LATERA (Viterbo) – I parchi, ma anche in generale il verde urbano, sono oasi che permettono di contrastare alcuni dei più importanti problemi delle nostre città, ma parlano anche di storia attraverso le gesta di persone che hanno lasciato il segno, ricordate appunto con targhe e monumenti in luoghi significativi del posto. Ne sa qualcosa Francesco Di Biagi, sindaco di Latera, cittadina in provincia di Viterbo, che il 1 giugno del 2014, insieme al parroco di allora don Roberto Tramontana ed altre autorità, scoprì appunto il Monumento e la lapide commemorativa, alla “Santa Duchessa” Camilla Virginia Savelli Farnese, proprio nel Parco pubblico all’entrata del paese.
Tra il verde, bei vasi, giochi di ogni tipo per i bambini, c’è questo angolo in memoria di una donna che ha vissuto la sua esistenza terrena praticando l’eroico esercizio delle virtù, con amore e rispetto verso il prossimo. Una nobile venerabile duchessa di Latera e fondatrice del Monastero di Santa Maria de’ Sette Dolori in Roma, ma anche considerata una ‘insigne governatrice’ che aveva impostato la sua vita seguendo la Chiesa, tanto da pronunciare questa frase in punto di morte: “Muoio contenta perché Figlia di Santa Madre Chiesa”.

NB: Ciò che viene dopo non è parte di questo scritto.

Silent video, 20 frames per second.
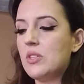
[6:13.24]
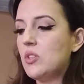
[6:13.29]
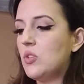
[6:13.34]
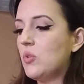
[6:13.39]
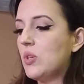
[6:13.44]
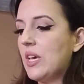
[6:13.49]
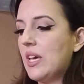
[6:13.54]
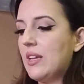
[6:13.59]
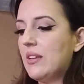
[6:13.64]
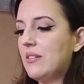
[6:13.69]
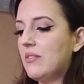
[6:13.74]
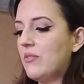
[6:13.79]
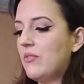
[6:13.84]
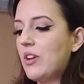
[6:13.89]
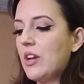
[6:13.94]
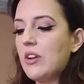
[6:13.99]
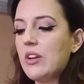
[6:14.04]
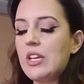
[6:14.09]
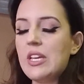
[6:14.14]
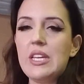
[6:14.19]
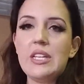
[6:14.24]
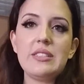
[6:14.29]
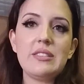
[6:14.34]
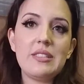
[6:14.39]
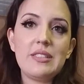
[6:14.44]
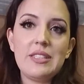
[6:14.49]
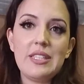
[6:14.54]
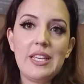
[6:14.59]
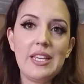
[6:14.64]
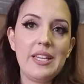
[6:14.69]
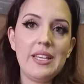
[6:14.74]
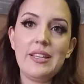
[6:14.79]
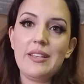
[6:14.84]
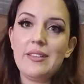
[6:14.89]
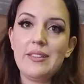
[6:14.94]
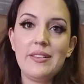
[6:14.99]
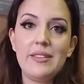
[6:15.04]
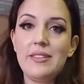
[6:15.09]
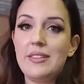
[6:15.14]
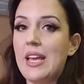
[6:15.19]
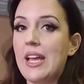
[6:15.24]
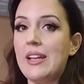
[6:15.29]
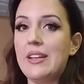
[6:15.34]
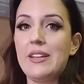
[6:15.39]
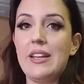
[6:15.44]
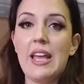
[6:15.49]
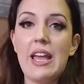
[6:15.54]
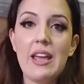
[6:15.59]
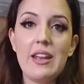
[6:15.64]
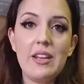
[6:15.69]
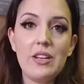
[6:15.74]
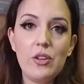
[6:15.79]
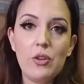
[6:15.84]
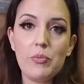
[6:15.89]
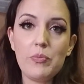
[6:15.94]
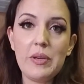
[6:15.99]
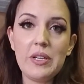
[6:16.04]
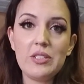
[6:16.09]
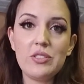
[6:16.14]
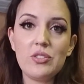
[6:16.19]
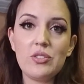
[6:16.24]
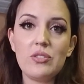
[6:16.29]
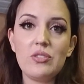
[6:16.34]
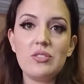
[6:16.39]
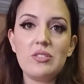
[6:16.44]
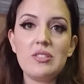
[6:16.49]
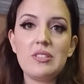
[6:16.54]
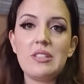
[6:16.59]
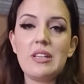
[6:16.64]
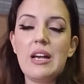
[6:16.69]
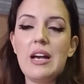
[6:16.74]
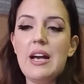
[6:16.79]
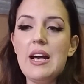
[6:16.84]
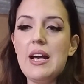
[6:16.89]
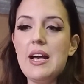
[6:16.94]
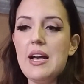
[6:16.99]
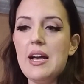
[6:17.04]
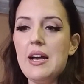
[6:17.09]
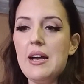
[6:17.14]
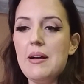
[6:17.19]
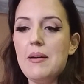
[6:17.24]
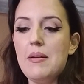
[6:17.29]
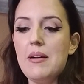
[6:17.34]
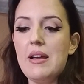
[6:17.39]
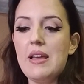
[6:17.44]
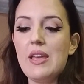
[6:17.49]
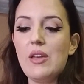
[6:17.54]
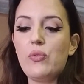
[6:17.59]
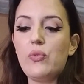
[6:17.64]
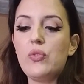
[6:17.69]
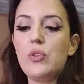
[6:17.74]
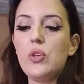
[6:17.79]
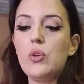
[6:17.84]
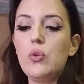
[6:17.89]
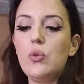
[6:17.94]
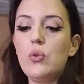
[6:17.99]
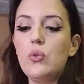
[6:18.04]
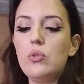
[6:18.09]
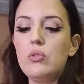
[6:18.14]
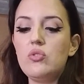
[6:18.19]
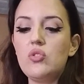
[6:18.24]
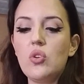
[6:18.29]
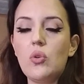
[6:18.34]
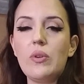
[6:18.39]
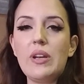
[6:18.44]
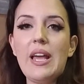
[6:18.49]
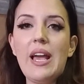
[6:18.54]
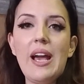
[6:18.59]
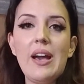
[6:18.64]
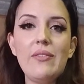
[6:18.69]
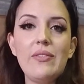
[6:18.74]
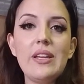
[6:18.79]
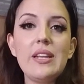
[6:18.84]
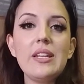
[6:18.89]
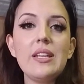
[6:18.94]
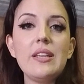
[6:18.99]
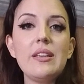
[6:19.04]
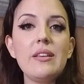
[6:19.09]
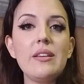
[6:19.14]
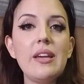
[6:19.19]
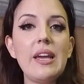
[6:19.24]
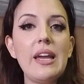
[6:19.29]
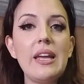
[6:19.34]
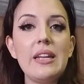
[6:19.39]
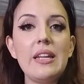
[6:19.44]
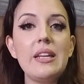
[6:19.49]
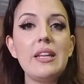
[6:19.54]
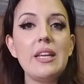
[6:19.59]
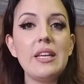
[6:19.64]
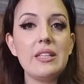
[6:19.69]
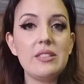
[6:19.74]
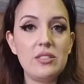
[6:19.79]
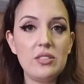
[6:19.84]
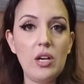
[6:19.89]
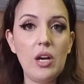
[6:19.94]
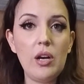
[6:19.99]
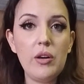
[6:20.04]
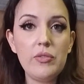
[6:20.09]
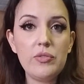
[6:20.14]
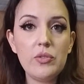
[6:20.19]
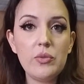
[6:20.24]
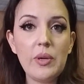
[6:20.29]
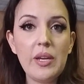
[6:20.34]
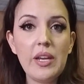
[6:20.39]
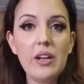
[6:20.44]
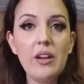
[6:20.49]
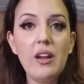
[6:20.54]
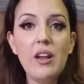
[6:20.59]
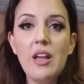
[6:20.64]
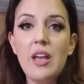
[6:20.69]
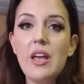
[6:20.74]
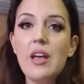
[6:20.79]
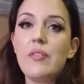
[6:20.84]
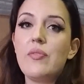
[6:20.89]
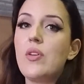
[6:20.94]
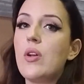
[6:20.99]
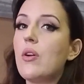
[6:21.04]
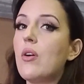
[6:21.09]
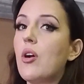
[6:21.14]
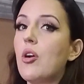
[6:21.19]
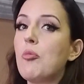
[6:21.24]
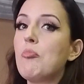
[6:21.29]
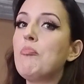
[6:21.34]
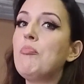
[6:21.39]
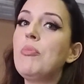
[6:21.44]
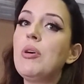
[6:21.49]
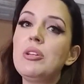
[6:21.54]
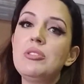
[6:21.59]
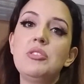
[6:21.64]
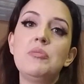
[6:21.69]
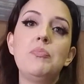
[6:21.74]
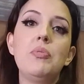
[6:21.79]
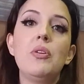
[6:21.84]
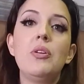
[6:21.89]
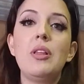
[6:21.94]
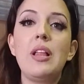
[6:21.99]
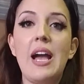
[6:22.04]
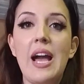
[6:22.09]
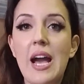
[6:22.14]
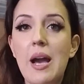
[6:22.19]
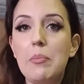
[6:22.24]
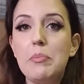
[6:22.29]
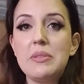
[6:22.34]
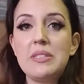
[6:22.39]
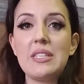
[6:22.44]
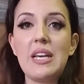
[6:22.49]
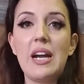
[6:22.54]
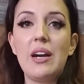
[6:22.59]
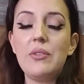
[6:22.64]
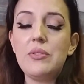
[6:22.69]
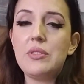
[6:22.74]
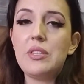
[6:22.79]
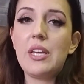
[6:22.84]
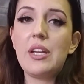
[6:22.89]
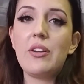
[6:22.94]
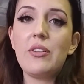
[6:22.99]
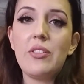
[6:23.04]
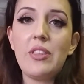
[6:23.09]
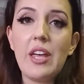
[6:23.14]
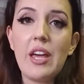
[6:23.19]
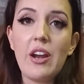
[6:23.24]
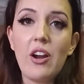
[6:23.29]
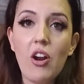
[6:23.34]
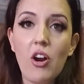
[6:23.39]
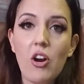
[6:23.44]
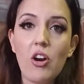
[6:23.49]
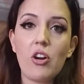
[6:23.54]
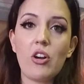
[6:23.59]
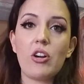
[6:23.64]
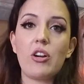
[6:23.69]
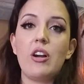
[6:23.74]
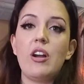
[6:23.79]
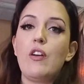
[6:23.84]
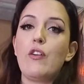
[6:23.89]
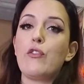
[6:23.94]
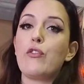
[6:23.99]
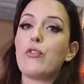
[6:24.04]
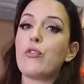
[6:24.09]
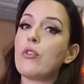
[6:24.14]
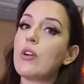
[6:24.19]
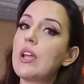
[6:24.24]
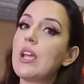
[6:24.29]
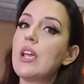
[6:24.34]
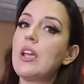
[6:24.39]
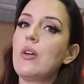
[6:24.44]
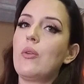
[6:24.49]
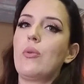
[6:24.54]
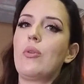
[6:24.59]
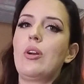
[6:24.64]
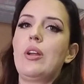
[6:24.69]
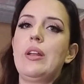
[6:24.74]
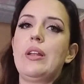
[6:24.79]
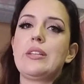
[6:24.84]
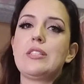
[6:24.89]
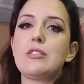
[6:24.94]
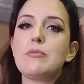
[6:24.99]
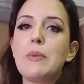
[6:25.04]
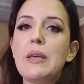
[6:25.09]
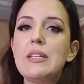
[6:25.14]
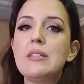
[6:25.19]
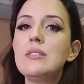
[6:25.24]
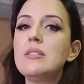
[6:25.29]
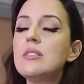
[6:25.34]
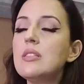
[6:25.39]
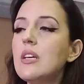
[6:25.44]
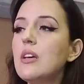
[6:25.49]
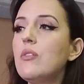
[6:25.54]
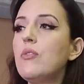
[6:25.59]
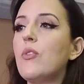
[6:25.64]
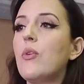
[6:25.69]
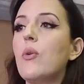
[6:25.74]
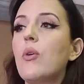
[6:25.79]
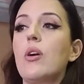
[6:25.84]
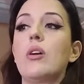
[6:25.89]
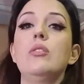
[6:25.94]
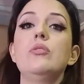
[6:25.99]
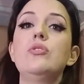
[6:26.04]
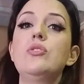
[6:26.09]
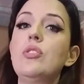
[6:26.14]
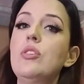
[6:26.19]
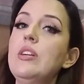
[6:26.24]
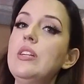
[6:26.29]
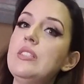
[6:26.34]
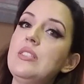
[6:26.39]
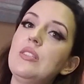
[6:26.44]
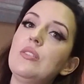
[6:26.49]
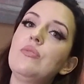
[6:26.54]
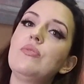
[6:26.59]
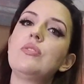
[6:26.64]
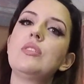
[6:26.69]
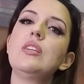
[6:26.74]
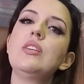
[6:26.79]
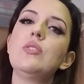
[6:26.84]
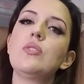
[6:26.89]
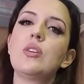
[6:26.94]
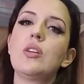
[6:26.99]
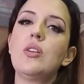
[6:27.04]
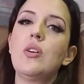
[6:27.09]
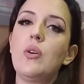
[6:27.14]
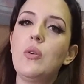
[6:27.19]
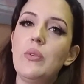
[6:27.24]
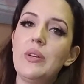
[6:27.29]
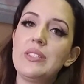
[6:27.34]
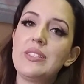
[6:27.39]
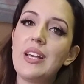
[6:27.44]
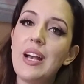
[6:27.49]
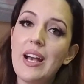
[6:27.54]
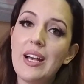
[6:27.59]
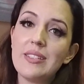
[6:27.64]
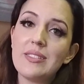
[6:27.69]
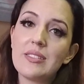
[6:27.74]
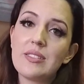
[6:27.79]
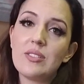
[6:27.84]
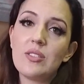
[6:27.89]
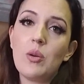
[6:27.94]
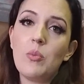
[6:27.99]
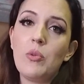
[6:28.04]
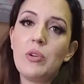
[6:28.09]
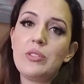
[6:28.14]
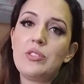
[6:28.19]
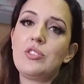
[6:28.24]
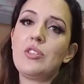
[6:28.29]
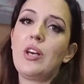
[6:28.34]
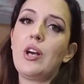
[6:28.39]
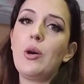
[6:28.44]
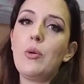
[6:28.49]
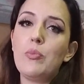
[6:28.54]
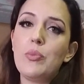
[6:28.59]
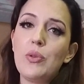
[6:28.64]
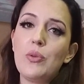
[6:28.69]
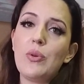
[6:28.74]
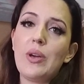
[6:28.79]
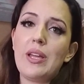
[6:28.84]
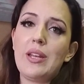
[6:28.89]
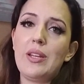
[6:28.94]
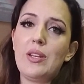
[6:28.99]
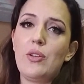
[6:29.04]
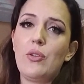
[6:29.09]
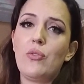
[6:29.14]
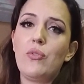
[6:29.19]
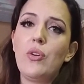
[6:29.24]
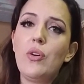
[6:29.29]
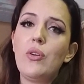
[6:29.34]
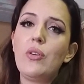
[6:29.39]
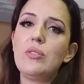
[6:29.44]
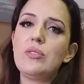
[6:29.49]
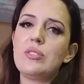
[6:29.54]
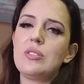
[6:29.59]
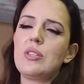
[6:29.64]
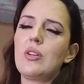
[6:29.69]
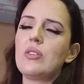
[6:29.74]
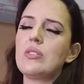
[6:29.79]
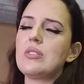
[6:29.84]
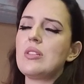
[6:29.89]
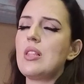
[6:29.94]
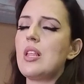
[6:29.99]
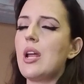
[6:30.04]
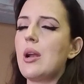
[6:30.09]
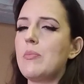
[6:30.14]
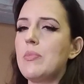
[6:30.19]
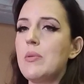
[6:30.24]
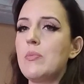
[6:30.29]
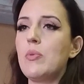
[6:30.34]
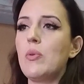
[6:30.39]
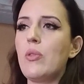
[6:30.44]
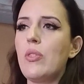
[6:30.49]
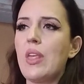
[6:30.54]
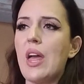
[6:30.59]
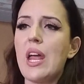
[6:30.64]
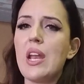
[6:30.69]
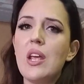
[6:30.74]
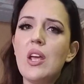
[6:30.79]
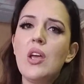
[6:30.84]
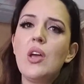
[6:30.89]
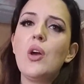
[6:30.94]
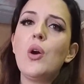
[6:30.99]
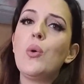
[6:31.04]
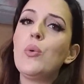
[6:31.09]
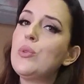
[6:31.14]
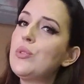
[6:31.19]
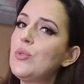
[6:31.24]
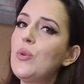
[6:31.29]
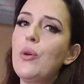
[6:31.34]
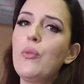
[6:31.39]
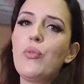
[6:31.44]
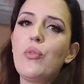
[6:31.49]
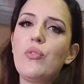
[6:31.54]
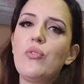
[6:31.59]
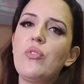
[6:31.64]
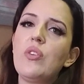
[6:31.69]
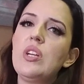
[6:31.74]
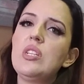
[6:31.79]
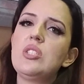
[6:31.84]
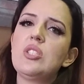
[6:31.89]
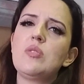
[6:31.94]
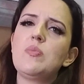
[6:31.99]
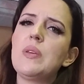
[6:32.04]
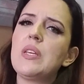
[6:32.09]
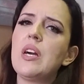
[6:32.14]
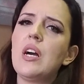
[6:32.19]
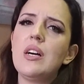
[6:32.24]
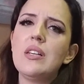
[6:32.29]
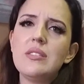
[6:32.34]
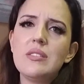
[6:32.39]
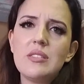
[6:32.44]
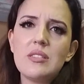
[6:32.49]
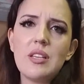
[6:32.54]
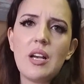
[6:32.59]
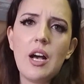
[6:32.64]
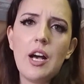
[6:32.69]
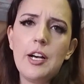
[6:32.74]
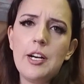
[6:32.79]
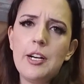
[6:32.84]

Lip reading: you can very easily then edit your pictures. If you don't have any editing software, there are multiple apps out there that are free or inexpensive, or alternatively, you can always ask someone to help you edit your photos. There's a lot of people that will do it for free just because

Ma chi era questa donna apprezzata e stimata a Roma quanto a Latera? Camilla Virginia Savelli era l’unica figlia di Giovanni, duca di Palombara, maresciallo di Santa Romana Chiesa e custode del Conclave e di Livia Orsini. Nacque a Palombara nel 1601 e a vent’anni sposa l’ultimo discendente dei duchi di Latera, Pietro Farnese. La giovane donna non ha figli e, così, decide di dedicare la sua vita alla beneficenza, compiendo opere pie. Ad influenzare le sue scelte è anche la figura di sua cognata suor Francesca Farnese, monaca clarissa nel monastero di San Lorenzo in Panisperna, fondatrice dei monasteri di Albano, Palestrina e della Concezione a Roma.

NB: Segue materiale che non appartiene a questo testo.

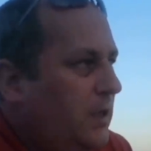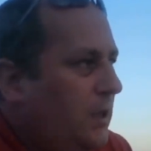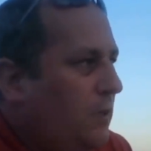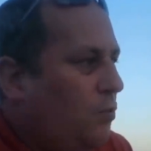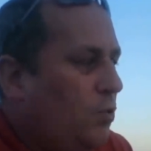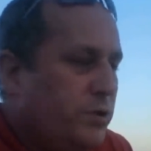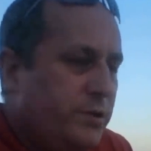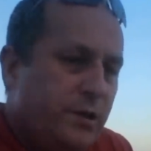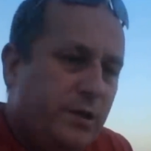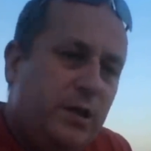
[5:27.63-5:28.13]
It
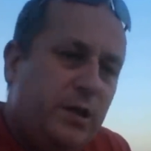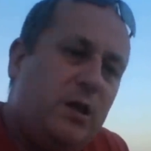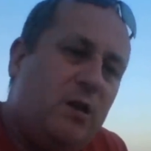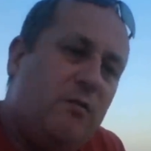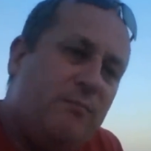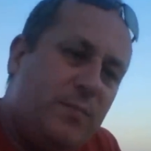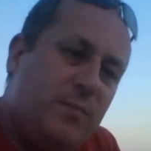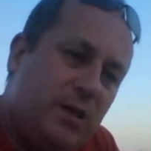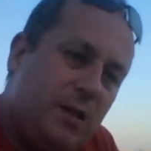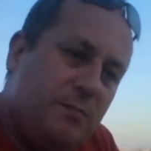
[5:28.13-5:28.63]
wasn't the
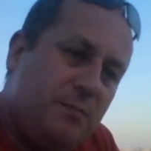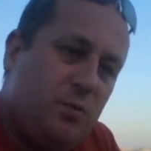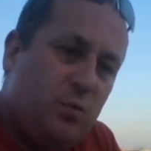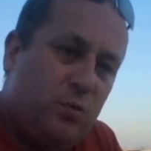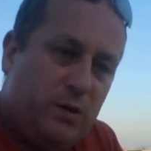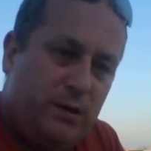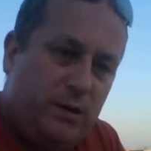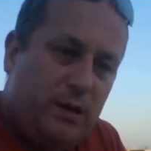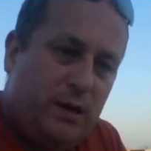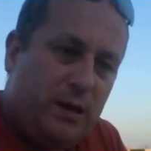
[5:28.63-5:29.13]
government that
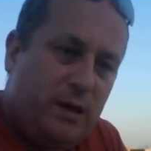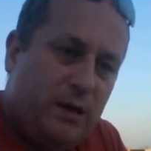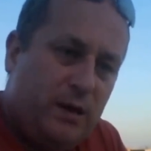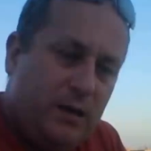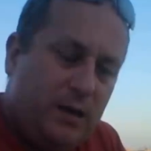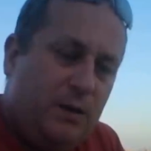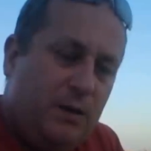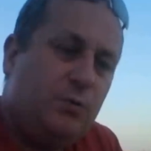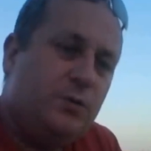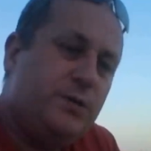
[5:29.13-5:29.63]
put it
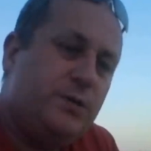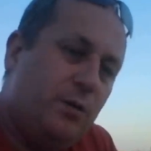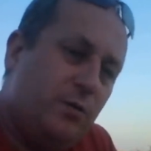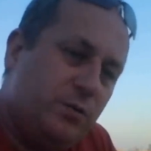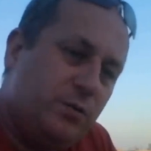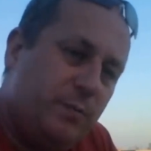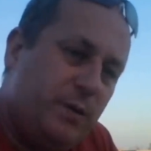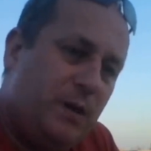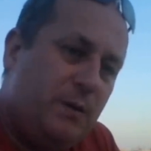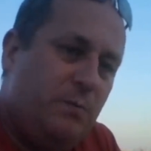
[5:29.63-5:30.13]
there, it was
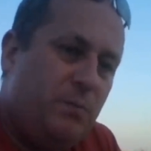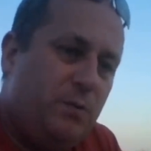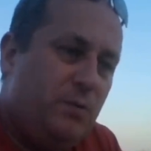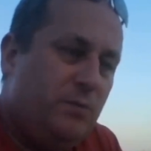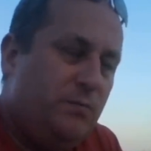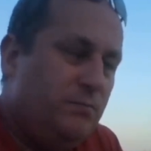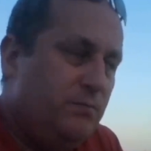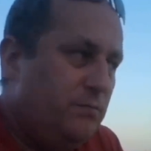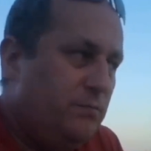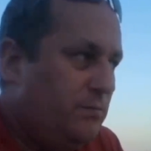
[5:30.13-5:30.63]
those
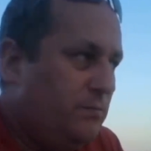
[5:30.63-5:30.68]
people.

Così Camilla Virginia Savelli decide di fondare un monastero detto dei Sette Dolori e della chiesa annessa, nei pressi del Gianicolo, dove accogliere le nobili fanciulle che, per la loro delicata salute, non venivano accettate nei vari istituti, consigliata dalla beata santa Giacinta Marescotti. Nel 1663 scrive le regole dell’ordine, approvate da Alessandro VII, con le quali le oblate seguivano la regola di Sant’Agostino, senza obbligo di clausura. Nel 1668 muore e per sua espressa volontà viene seppellita nella chiesa che lei stessa aveva voluto edificare, lasciando tutte le sue sostanze, ossia i beni ereditati dalla madre e dal marito, al monastero.

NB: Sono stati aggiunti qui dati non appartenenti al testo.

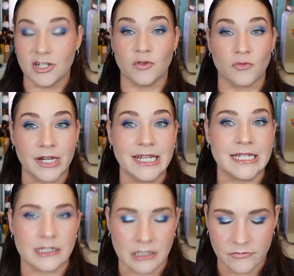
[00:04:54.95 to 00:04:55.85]

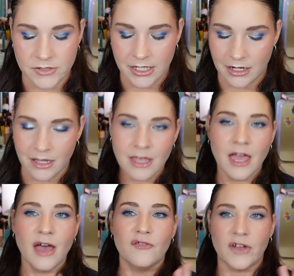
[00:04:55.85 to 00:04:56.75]
Radiant Lifting
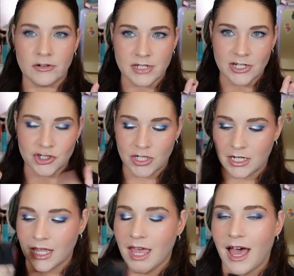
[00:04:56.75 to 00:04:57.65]
Foundation.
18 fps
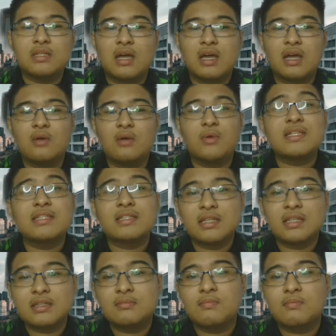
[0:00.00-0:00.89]

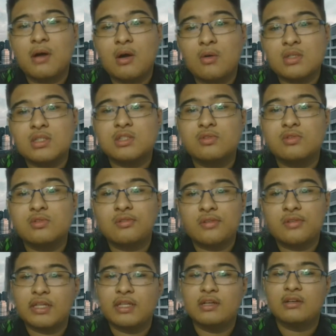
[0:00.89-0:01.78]
Western powers to
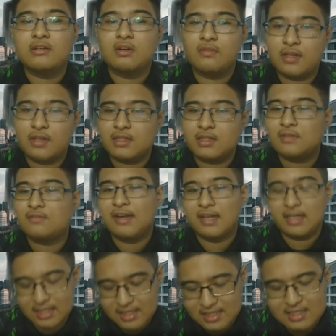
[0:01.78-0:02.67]
create the COVID-19
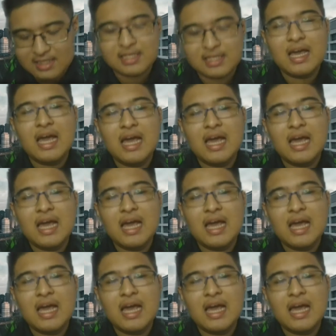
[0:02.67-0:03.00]
virus.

L’ordine da lei istituito rimane attivo fino al 1969, cioè fino a quando la Congregazione per i Religiosi, riunisce le oblate del monastero dei Sette Dolori, con le suore del Santo Bambino Gesù. Tra l’altro, durante la terribile occupazione dei nazisti, il convento diviene uno dei più importanti rifugi degli ebrei di Roma. Fermarsi in un parco pubblico destinato ai bambini e scoprire che una donna ha speso la vita per il bene del prossimo della quale ancora oggi si parla è il piacevole riscontro della ricchezza della storia di ogni borgo d’Italia.